Parse raw binary stream protocol data into events.

This callback allows providers to implement custom streaming protocols (SSE, AWS Event Stream, etc.) while maintaining a consistent interface. The default implementation uses SSE parsing.

Parameters

  • chunk - Raw binary chunk from the HTTP stream
  • buffer - Accumulated buffer from previous incomplete chunks

Returns

  • {:ok, events, rest} - Successfully parsed events with remaining buffer data
  • {:incomplete, buffer} - Need more data, return the accumulated buffer
  • {:error, reason} - Parse error

Examples

# Default SSE implementation (provided automatically)
def parse_stream_protocol(chunk, buffer) do
  data = buffer <> chunk
  {events, new_buffer} = ReqLLM.Streaming.SSE.accumulate_and_parse(data, "")
  {:ok, events, new_buffer}
end

# Custom binary protocol (e.g., AWS Event Stream)
def parse_stream_protocol(chunk, buffer) do
  data = buffer <> chunk
  case ReqLLM.AWSEventStream.parse_binary(data) do
    {:ok, events, rest} -> {:ok, events, rest}
    {:incomplete, data} -> {:incomplete, data}
    {:error, reason} -> {:error, reason}
  end
end

prepare_request(operation, arg2, term, keyword)

@callback prepare_request(
  operation(),
  ReqLLM.Model.t() | term(),
  term(),
  keyword()
) :: {:ok, Req.Request.t()} | {:error, Exception.t()}

Prepares a new request for a specific operation type.

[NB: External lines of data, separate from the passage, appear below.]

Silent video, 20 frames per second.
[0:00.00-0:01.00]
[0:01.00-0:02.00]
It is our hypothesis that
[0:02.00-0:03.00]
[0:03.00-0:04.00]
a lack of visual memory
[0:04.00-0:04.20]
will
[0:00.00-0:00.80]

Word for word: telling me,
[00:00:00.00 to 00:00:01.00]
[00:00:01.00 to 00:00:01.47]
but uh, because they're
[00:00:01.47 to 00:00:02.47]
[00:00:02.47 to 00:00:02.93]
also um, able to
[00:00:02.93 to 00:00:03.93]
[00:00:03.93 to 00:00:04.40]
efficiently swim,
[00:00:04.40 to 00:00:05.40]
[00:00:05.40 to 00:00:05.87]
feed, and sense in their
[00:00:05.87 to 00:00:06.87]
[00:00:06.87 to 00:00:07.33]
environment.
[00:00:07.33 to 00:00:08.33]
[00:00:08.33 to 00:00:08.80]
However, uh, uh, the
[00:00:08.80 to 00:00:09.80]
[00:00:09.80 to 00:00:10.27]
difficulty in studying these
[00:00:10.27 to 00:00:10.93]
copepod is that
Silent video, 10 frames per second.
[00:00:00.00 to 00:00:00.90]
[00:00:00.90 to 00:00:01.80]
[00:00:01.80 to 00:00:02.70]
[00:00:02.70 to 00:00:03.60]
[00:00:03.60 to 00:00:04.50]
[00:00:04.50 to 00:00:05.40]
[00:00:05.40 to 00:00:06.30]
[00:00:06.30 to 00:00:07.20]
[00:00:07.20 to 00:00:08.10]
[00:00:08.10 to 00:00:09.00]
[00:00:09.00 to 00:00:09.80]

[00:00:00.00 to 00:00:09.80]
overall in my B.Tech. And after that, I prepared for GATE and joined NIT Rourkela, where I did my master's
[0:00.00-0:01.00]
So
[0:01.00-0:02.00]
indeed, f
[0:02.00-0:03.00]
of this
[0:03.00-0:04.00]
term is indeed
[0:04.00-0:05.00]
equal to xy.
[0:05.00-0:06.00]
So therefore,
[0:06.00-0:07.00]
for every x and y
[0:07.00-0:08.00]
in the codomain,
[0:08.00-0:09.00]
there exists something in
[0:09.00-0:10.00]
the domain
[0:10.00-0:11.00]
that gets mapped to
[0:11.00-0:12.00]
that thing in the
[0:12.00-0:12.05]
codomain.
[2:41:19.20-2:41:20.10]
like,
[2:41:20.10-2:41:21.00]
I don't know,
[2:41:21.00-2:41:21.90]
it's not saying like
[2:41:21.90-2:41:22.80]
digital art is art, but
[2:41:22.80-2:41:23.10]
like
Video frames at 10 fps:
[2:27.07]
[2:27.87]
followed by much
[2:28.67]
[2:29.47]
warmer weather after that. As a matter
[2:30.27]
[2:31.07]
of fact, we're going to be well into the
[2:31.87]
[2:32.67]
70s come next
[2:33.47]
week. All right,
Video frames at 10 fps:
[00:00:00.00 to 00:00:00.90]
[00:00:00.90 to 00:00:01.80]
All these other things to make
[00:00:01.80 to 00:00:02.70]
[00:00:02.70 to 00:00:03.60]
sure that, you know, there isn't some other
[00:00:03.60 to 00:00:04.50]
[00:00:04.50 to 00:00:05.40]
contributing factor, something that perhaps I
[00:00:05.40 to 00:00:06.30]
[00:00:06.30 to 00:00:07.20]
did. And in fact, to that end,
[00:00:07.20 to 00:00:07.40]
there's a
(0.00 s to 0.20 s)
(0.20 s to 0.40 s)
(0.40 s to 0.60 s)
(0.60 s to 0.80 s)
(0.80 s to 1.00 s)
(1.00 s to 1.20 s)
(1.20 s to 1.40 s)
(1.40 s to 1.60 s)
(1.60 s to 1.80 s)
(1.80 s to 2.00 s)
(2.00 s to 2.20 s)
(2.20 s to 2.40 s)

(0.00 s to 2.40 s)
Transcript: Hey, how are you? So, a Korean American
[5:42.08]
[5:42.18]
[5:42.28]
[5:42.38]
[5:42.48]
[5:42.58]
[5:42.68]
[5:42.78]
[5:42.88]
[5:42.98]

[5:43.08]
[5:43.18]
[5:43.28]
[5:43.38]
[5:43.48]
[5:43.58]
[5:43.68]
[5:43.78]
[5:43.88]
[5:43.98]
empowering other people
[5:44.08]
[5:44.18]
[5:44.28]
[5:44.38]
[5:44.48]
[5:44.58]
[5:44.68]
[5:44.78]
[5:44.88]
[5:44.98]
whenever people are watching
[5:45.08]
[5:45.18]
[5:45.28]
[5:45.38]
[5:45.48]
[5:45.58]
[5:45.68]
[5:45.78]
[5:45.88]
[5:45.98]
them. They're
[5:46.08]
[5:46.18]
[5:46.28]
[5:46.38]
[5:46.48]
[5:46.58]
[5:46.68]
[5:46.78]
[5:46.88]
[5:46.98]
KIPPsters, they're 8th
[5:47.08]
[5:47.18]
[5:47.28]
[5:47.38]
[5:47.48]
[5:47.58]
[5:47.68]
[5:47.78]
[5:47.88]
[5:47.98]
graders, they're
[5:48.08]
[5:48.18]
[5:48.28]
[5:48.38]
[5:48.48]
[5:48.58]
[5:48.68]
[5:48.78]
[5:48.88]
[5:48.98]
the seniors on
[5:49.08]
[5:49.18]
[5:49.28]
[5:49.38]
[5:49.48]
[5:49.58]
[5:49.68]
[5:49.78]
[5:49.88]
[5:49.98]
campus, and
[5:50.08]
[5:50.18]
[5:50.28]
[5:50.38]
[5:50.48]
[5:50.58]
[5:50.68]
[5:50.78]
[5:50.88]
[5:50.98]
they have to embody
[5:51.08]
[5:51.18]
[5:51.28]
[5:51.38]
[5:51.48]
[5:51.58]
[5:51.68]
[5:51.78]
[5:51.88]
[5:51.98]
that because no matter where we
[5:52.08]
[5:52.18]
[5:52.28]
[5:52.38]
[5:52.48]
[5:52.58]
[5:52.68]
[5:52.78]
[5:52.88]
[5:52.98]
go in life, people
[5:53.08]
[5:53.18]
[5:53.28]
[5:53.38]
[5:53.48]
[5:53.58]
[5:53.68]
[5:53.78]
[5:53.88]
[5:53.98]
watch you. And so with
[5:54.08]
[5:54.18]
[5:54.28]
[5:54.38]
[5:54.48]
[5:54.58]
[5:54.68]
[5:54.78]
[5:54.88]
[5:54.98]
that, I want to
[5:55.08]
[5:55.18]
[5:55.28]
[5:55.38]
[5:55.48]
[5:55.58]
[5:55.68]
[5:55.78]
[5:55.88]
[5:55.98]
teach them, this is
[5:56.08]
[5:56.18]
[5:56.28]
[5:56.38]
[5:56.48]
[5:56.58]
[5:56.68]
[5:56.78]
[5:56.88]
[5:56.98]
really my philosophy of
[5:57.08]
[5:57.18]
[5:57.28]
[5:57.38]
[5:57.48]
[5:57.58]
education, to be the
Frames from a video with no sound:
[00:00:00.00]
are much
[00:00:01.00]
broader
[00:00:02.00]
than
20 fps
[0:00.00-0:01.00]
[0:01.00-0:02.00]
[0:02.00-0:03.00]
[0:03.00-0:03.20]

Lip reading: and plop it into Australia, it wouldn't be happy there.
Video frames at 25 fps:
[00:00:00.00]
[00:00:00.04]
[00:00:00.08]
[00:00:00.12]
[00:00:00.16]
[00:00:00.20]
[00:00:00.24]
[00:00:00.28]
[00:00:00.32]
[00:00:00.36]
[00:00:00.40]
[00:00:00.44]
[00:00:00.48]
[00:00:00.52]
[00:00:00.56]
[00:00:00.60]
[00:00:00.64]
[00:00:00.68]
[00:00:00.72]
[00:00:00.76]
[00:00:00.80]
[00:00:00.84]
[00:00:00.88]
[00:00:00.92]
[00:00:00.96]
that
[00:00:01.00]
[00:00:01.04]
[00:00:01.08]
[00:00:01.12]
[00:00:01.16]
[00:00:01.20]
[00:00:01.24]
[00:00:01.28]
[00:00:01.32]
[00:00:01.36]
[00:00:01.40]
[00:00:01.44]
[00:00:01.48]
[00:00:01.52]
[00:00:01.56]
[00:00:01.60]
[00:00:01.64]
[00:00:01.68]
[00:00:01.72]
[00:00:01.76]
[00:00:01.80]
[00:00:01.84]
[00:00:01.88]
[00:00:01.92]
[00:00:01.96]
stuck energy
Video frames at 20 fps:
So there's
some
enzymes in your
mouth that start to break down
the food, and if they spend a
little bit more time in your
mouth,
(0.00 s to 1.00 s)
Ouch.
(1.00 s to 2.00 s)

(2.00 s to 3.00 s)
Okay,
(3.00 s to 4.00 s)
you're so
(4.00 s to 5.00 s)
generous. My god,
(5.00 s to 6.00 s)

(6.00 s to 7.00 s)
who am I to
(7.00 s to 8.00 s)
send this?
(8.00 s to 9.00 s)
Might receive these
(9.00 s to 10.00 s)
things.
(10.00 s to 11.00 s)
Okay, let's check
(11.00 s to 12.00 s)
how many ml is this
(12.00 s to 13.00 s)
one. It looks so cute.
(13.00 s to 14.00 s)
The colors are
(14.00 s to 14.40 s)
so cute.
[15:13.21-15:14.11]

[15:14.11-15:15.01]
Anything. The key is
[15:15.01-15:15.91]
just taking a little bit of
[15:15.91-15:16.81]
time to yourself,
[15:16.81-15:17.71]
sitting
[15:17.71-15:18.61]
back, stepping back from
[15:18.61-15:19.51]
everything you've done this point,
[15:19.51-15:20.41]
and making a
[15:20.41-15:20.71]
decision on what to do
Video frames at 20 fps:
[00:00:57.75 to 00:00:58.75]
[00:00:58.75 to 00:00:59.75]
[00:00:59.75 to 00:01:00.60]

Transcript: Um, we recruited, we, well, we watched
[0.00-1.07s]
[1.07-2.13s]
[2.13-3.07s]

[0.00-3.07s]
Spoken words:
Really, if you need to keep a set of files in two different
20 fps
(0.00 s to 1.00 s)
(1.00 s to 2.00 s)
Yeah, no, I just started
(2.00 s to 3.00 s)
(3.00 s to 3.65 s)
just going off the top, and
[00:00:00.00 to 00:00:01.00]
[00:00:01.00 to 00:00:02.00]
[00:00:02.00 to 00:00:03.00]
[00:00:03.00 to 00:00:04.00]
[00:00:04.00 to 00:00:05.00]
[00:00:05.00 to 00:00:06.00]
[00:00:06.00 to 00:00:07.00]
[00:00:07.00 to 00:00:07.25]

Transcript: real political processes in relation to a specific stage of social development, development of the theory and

This callback creates and configures a new Req request from scratch for the given operation, model, and parameters. It should handle all operation-specific configuration including authentication, headers, and base URLs.

Parameters

  • operation - The type of operation (:chat, :embed, :moderate, etc.)
  • model - The ReqLLM.Model struct or model identifier
  • data - Operation-specific data (messages for chat, text for embed, etc.)
  • opts - Additional options (stream, temperature, etc.)
    • For :object operations, opts includes :compiled_schema with the schema definition

Returns

  • {:ok, Req.Request.t()} - Successfully configured request
  • {:error, Exception.t()} - Configuration error (using Splode exception types)

Examples

# Chat operation
def prepare_request(:chat, model, messages, opts) do
  {:ok, request} = Req.new(base_url: "https://api.anthropic.com")
  request = add_auth_headers(request)
  request = put_in(request.options[:json], %{
    model: model.name,
    messages: messages,
    stream: opts[:stream] || false
  })
  {:ok, request}
end

# Object generation with schema
def prepare_request(:object, model, context, opts) do
  compiled_schema = Keyword.fetch!(opts, :compiled_schema)
  # Use compiled_schema.schema for tool definitions
  prepare_request(:chat, model, context, updated_opts)
end

# Embedding operation  
def prepare_request(:embed, model, text, opts) do
  {:ok, request} = Req.new(base_url: "https://api.anthropic.com/v1/embed")
  {:ok, add_auth_headers(request)}
end

translate_options(operation, t, keyword)

(optional)
@callback translate_options(operation(), ReqLLM.Model.t(), keyword()) ::
  {keyword(), [String.t()]}

Translates canonical options to provider-specific parameters (optional).

This callback allows providers to modify option keys and values before they are sent to the API. Useful for handling parameter name differences and model-specific restrictions.

Parameters

  • operation - The operation type (:chat, :embed, etc.)
  • model - The ReqLLM.Model struct
  • opts - Canonical options after validation

Returns

  • {translated_opts, warnings} - Tuple of translated options and warning messages

Examples

# OpenAI o1 models need max_completion_tokens instead of max_tokens
def translate_options(:chat, %Model{model: <<"o1", _::binary>>}, opts) do
  {opts, warnings} = translate_max_tokens(opts)
  {opts, warnings}
end

# Drop unsupported parameters with warnings
def translate_options(:chat, %Model{model: <<"o1", _::binary>>}, opts) do
  results = [
    translate_rename(opts, :max_tokens, :max_completion_tokens),
    translate_drop(opts, :temperature, "OpenAI o1 models do not support :temperature")
  ]
  translate_combine_warnings(results)
end

Functions

get!(provider_id)

@spec get!(atom()) :: module()

Registry function with bang syntax (raises on error).

parse_stream_protocol(chunk, buffer)

Default implementation of parse_stream_protocol using SSE parsing.

Providers can override this to implement custom streaming protocols.